[llvm] [SLP] Invariant loads cannot have a memory dependency on stores. (PR #167929)
David Stuttard via llvm-commits
llvm-commits at lists.llvm.org
Mon Nov 17 08:02:49 PST 2025
https://github.com/dstutt updated https://github.com/llvm/llvm-project/pull/167929
>From 513c98602fe4cbed34eddb5d2cbfbf242ad52e24 Mon Sep 17 00:00:00 2001
From: Michael Bedy <Michael.Bedy at amd.com>
Date: Thu, 13 Nov 2025 13:49:14 -0500
Subject: [PATCH 1/3] [SLP] Invariant loads cannot have a memory dependency on
stores.
---
.../Transforms/Vectorize/SLPVectorizer.cpp | 19 ++++-
.../AMDGPU/invariant-load-no-alias-store.ll | 82 +++++++++++++++++++
2 files changed, 100 insertions(+), 1 deletion(-)
create mode 100644 llvm/test/Transforms/SLPVectorizer/AMDGPU/invariant-load-no-alias-store.ll
diff --git a/llvm/lib/Transforms/Vectorize/SLPVectorizer.cpp b/llvm/lib/Transforms/Vectorize/SLPVectorizer.cpp
index cc53b0dd3577e..e67e607ee1632 100644
--- a/llvm/lib/Transforms/Vectorize/SLPVectorizer.cpp
+++ b/llvm/lib/Transforms/Vectorize/SLPVectorizer.cpp
@@ -21623,6 +21623,17 @@ void BoUpSLP::BlockScheduling::calculateDependencies(
}
}
+ // Helper to detect loads marked with !invariant.load metadata. Such loads
+ // are defined to read from memory that never changes for the lifetime of
+ // the program; any store to the same location would be UB. Therefore we
+ // can conservatively treat an invariant load and any store as non-aliasing
+ // for scheduling/dep purposes and skip creating a dependency edge.

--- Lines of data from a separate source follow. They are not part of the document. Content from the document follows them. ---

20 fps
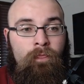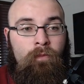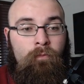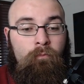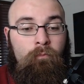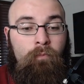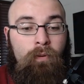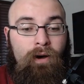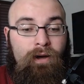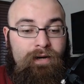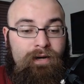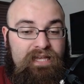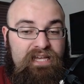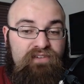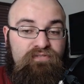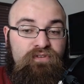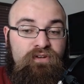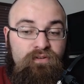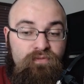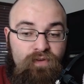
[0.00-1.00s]
But
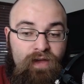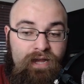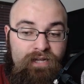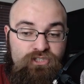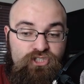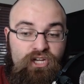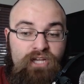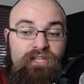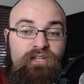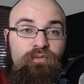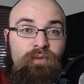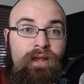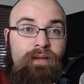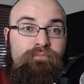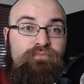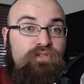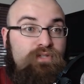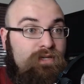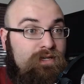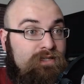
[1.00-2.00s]
if, in fact, Jalen
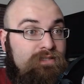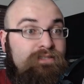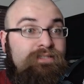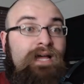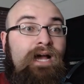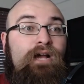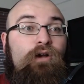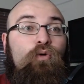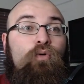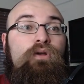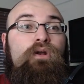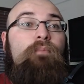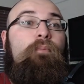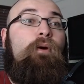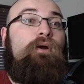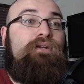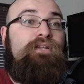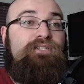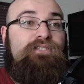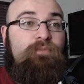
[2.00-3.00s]
Ramsey is not going to
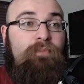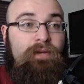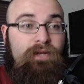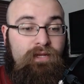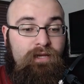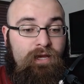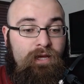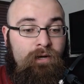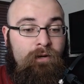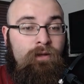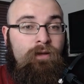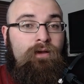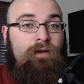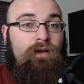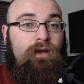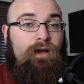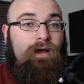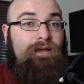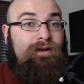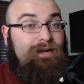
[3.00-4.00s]
participate again,
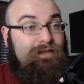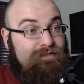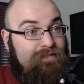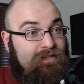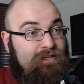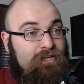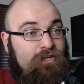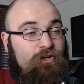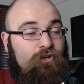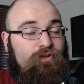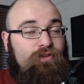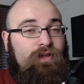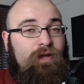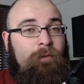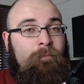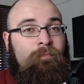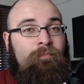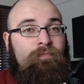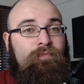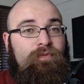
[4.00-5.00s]
and I did hear
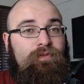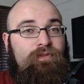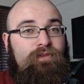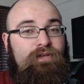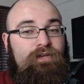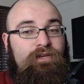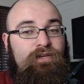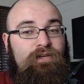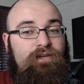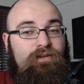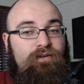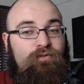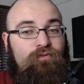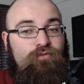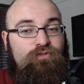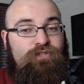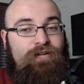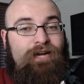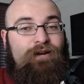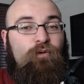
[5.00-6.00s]
that the
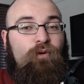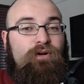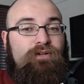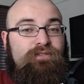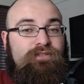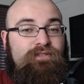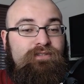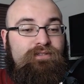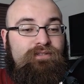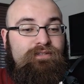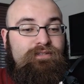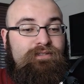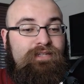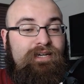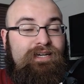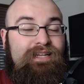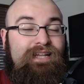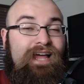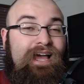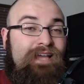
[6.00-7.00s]
Jaguars
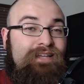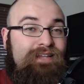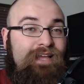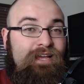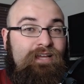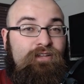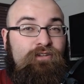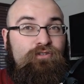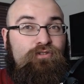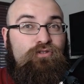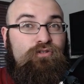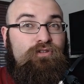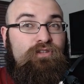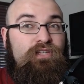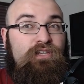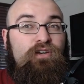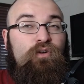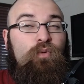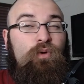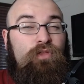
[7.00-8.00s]
declined a
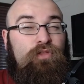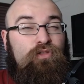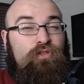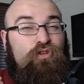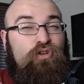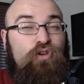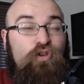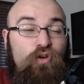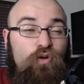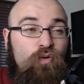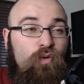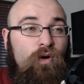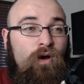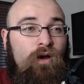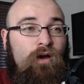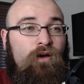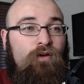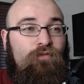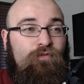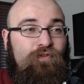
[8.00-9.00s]
deal with two
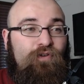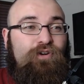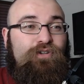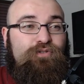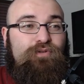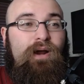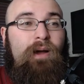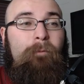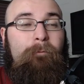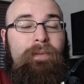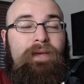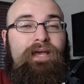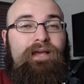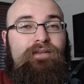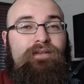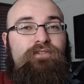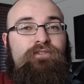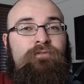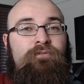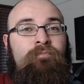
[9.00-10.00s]
first-round
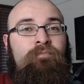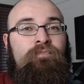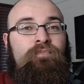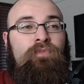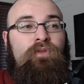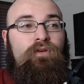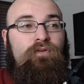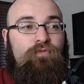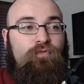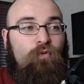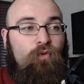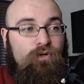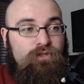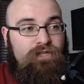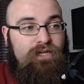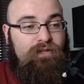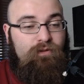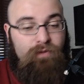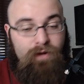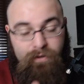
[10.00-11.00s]
picks for
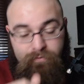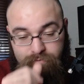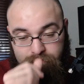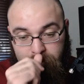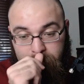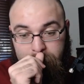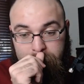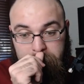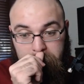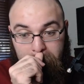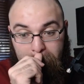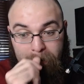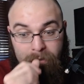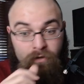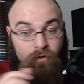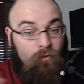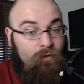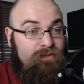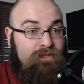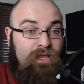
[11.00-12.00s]
Jalen Ramsey. So I
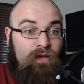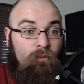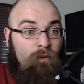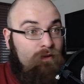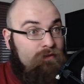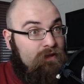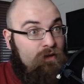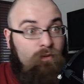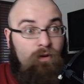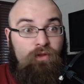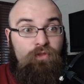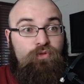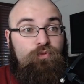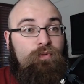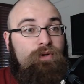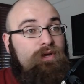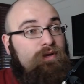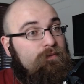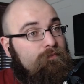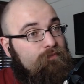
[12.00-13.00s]
don't know what they want. They want
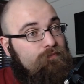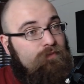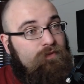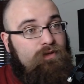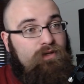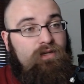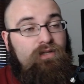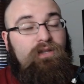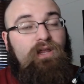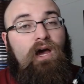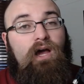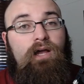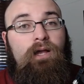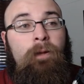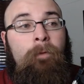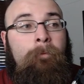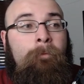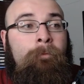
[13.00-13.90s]
three? Good luck.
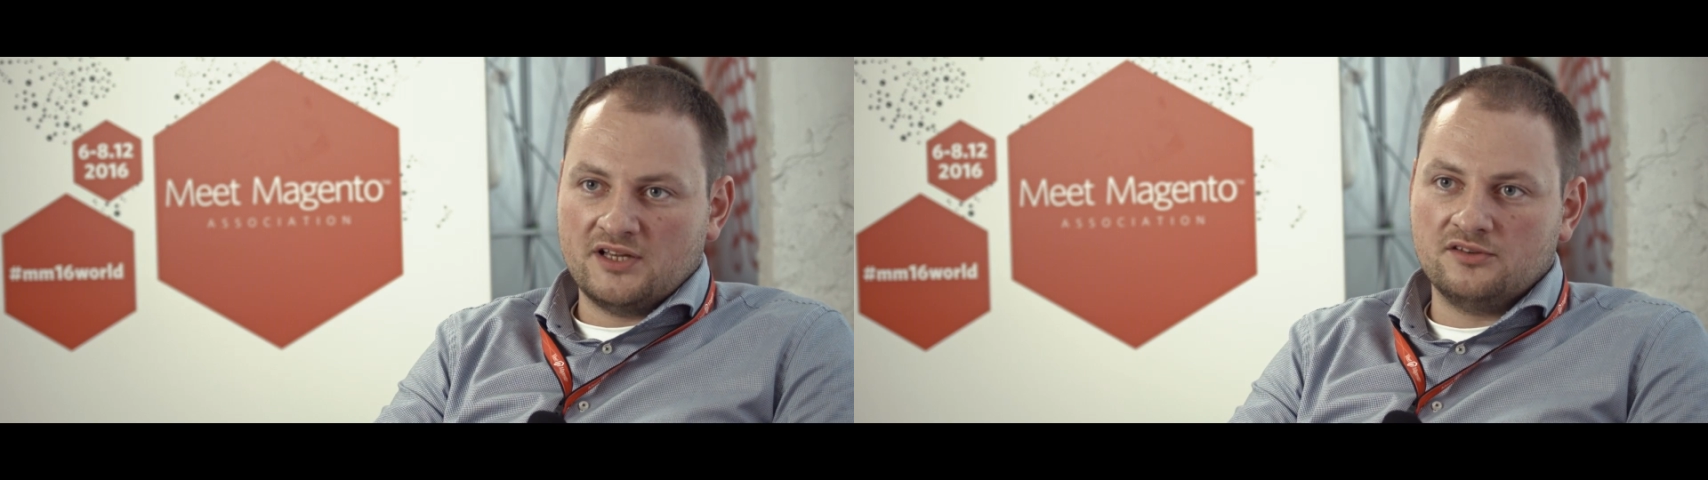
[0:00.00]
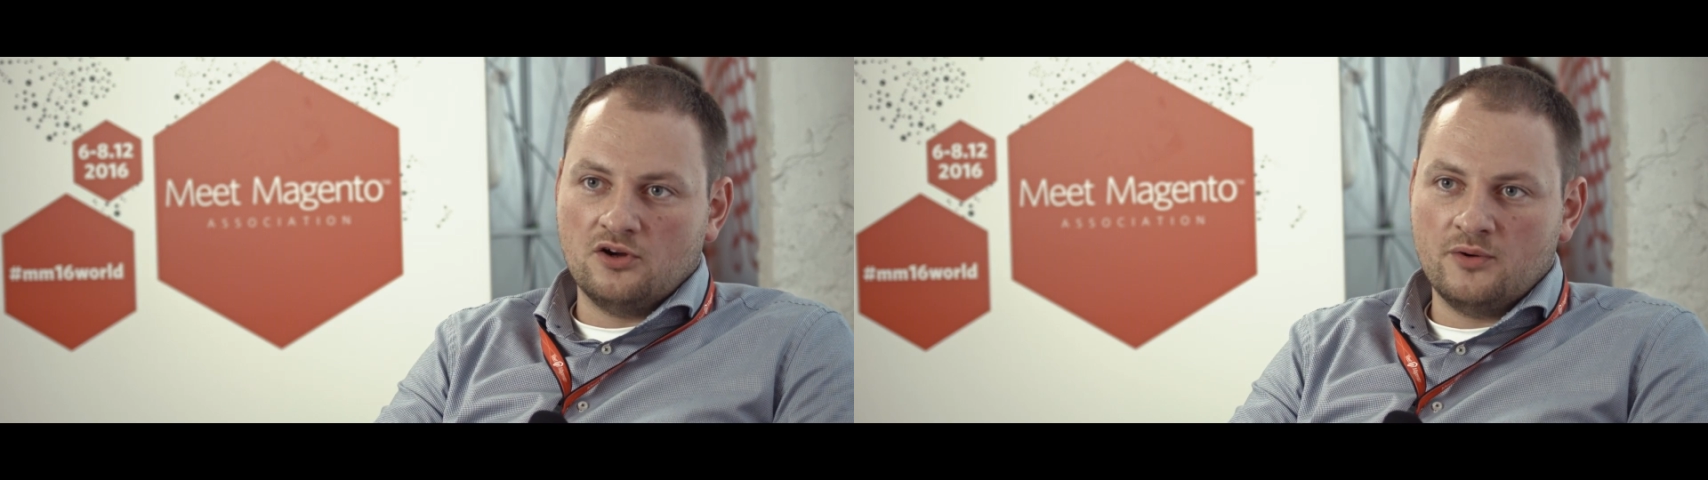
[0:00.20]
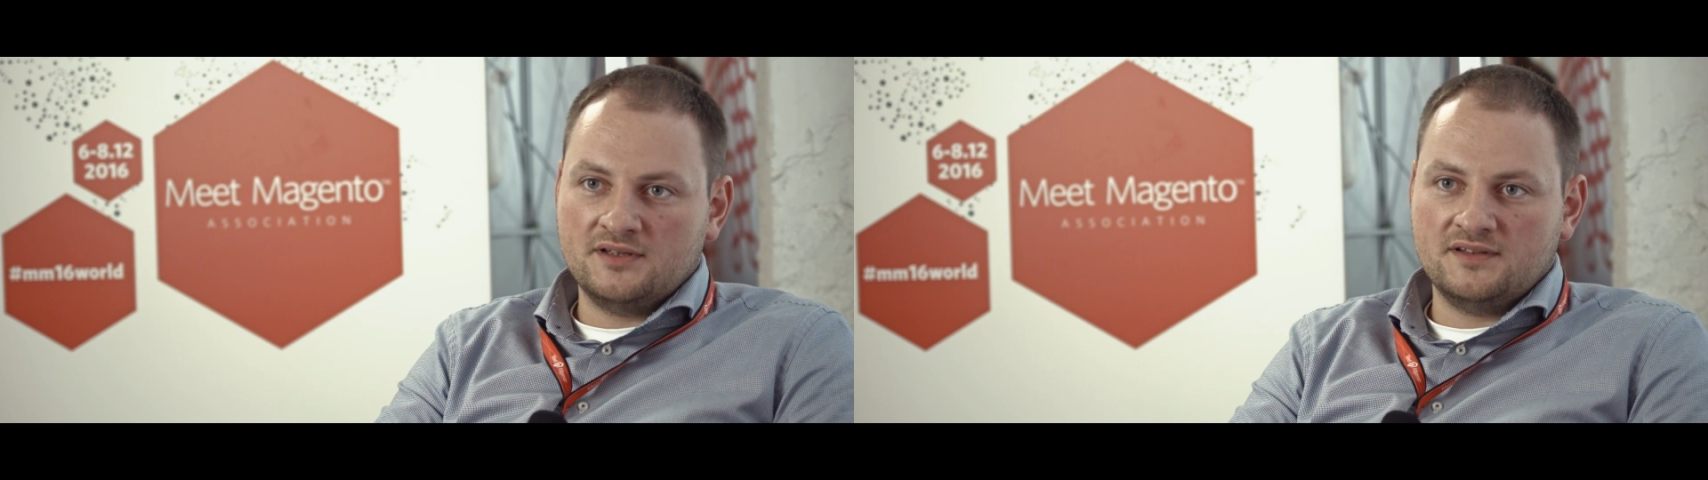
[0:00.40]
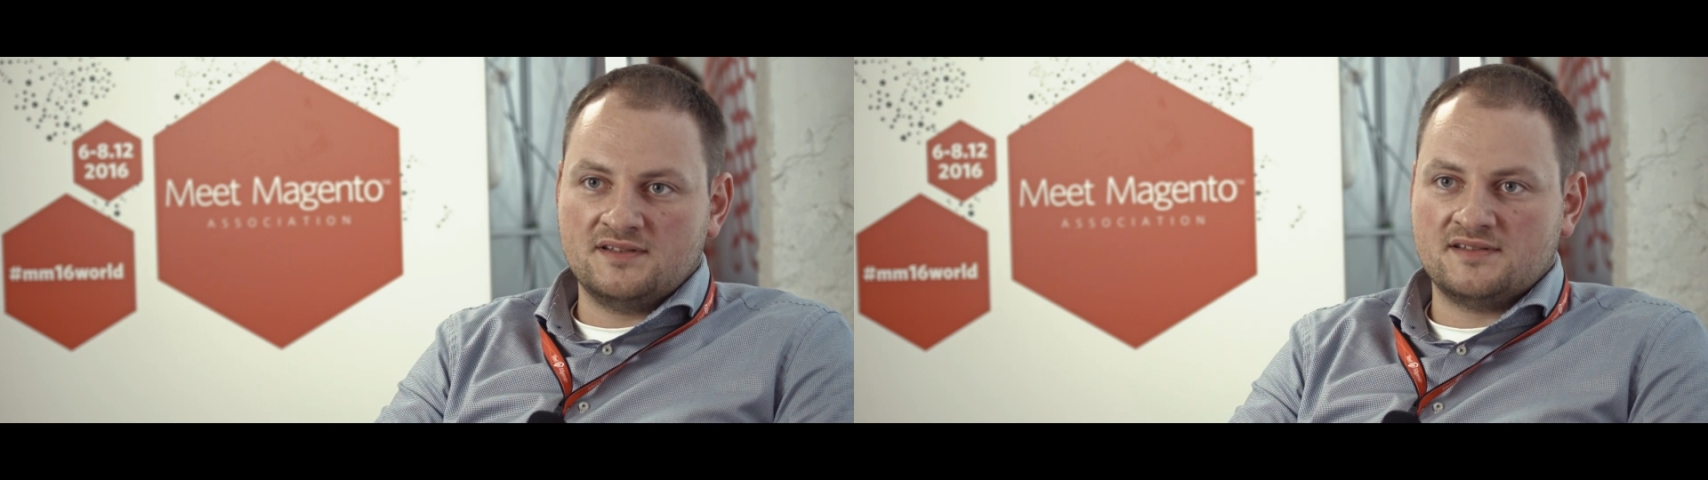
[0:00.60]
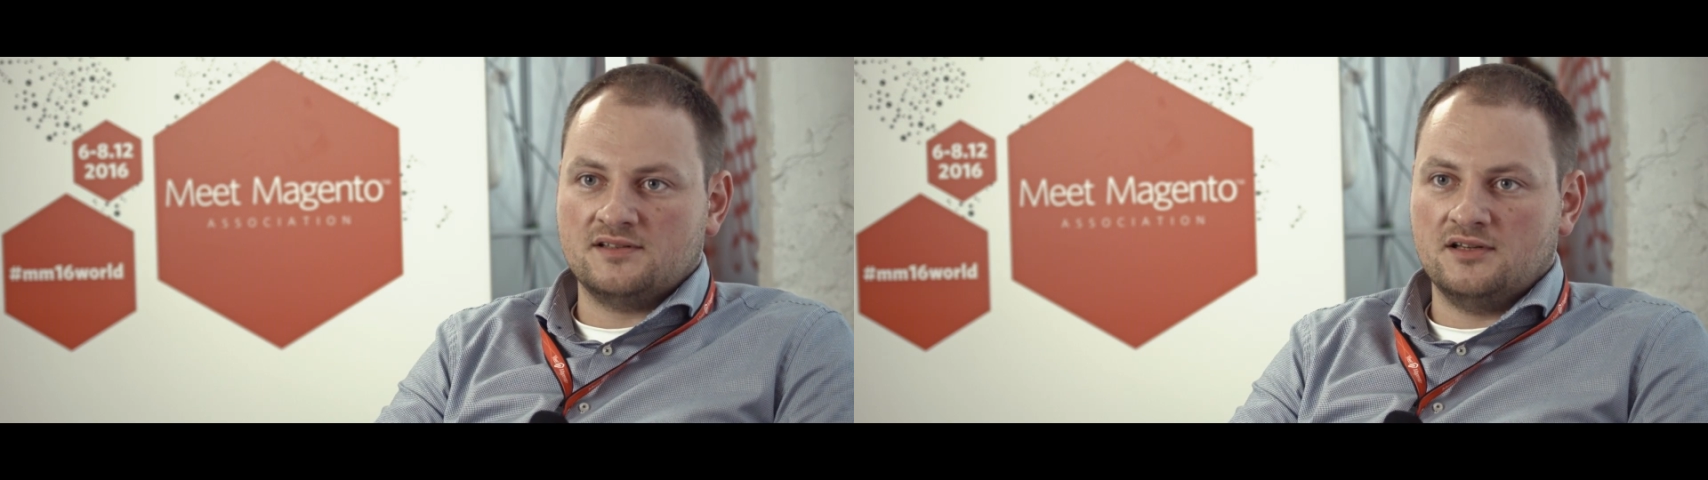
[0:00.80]
get know it
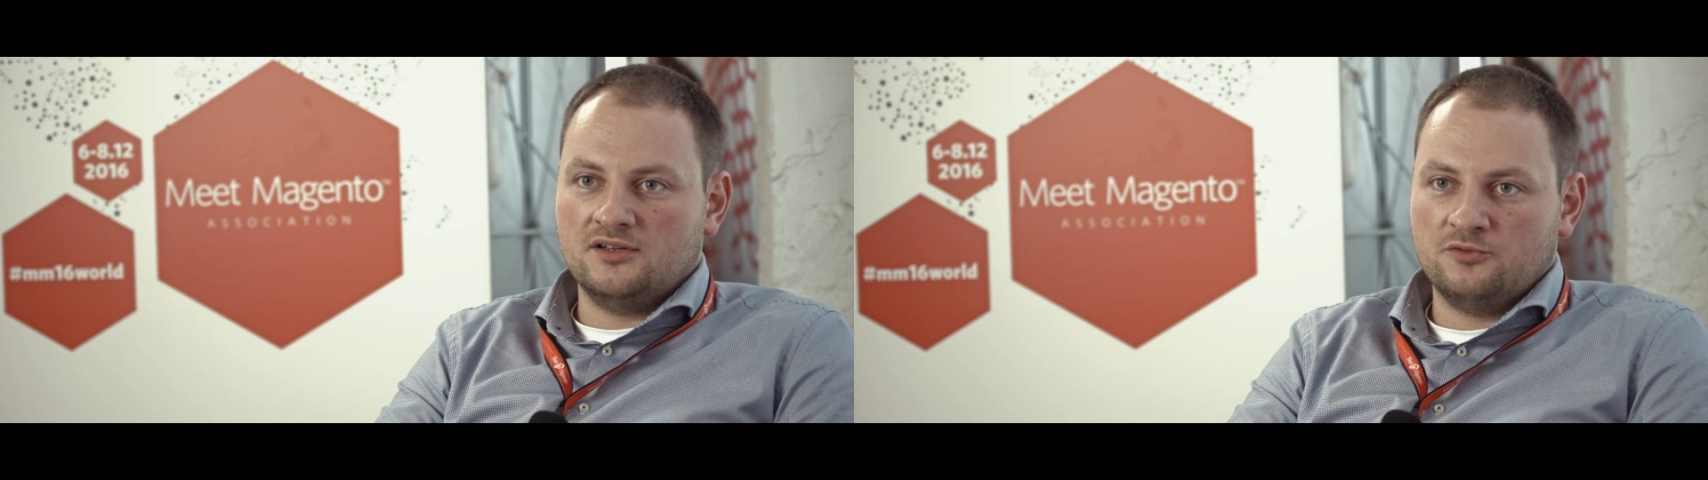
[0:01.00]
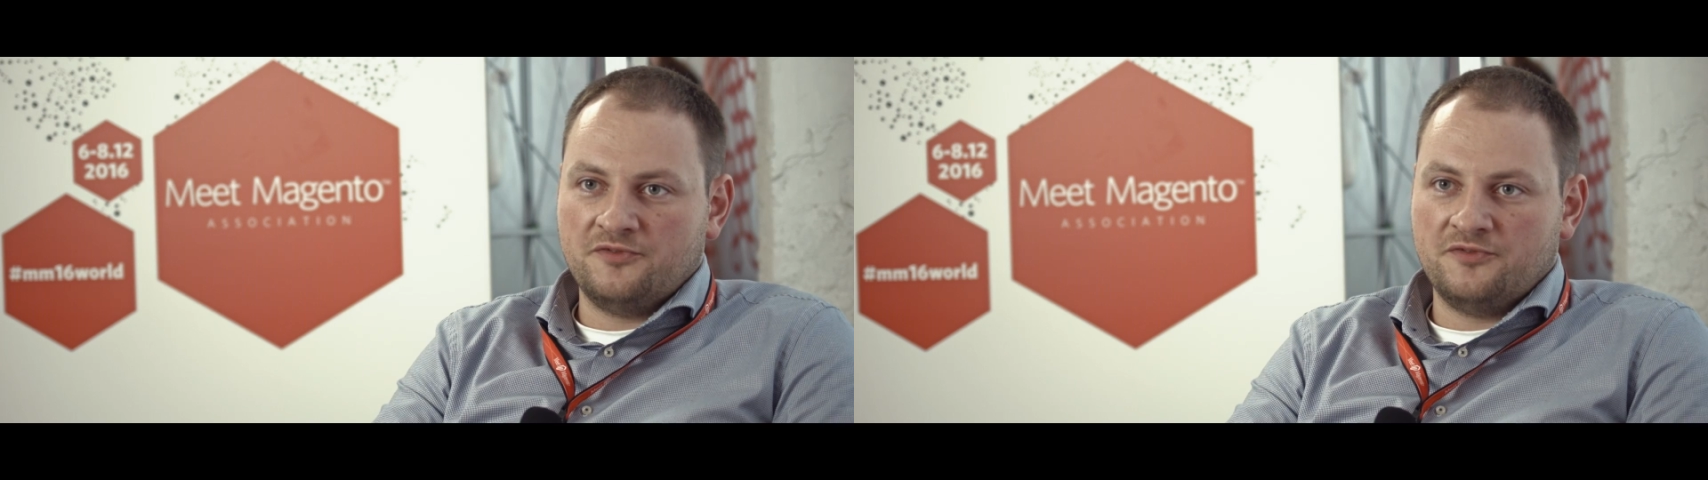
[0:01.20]
is to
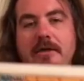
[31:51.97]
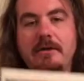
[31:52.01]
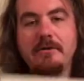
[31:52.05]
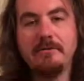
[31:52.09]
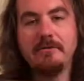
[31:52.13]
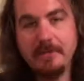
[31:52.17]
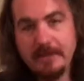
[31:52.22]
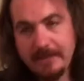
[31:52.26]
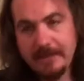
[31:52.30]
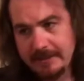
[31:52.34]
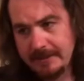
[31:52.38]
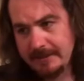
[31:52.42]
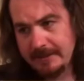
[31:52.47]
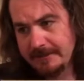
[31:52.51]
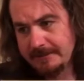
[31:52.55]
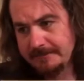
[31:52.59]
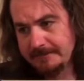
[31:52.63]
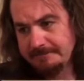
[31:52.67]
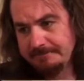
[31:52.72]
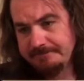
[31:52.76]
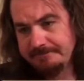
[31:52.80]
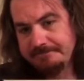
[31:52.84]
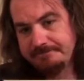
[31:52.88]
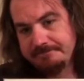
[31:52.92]
go.
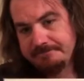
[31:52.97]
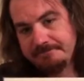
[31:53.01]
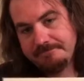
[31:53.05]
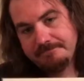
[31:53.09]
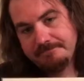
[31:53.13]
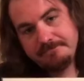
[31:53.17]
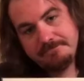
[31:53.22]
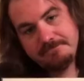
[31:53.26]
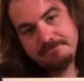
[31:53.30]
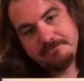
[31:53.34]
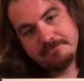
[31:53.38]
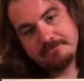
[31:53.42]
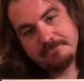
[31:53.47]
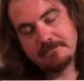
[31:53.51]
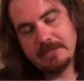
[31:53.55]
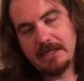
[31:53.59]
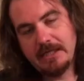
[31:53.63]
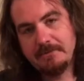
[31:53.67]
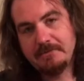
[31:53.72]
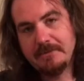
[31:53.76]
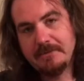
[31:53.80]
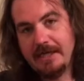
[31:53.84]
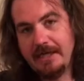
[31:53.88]
I'm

+ auto IsInvariantLoad = [](const Instruction *I) {
+ if (const auto *LI = dyn_cast<LoadInst>(I))
+ return LI->getMetadata(LLVMContext::MD_invariant_load) != nullptr;
+ return false;
+ };
+
// Handle the memory dependencies (if any).
ScheduleData *NextLoadStore = BundleMember->getNextLoadStore();
if (!NextLoadStore)
@@ -21636,10 +21647,15 @@ void BoUpSLP::BlockScheduling::calculateDependencies(
unsigned DistToSrc = 1;
bool IsNonSimpleSrc = !SrcLoc.Ptr || !isSimple(SrcInst);
+ if (IsInvariantLoad(SrcInst))
+ return; // Invariant load cannot have memory dependencies.
+
for (ScheduleData *DepDest = NextLoadStore; DepDest;
DepDest = DepDest->getNextLoadStore()) {
assert(isInSchedulingRegion(*DepDest) && "Expected to be in region");
+ Instruction *DestInst = DepDest->getInst();
+
// We have two limits to reduce the complexity:
// 1) AliasedCheckLimit: It's a small limit to reduce calls to
// SLP->isAliased (which is the expensive part in this loop).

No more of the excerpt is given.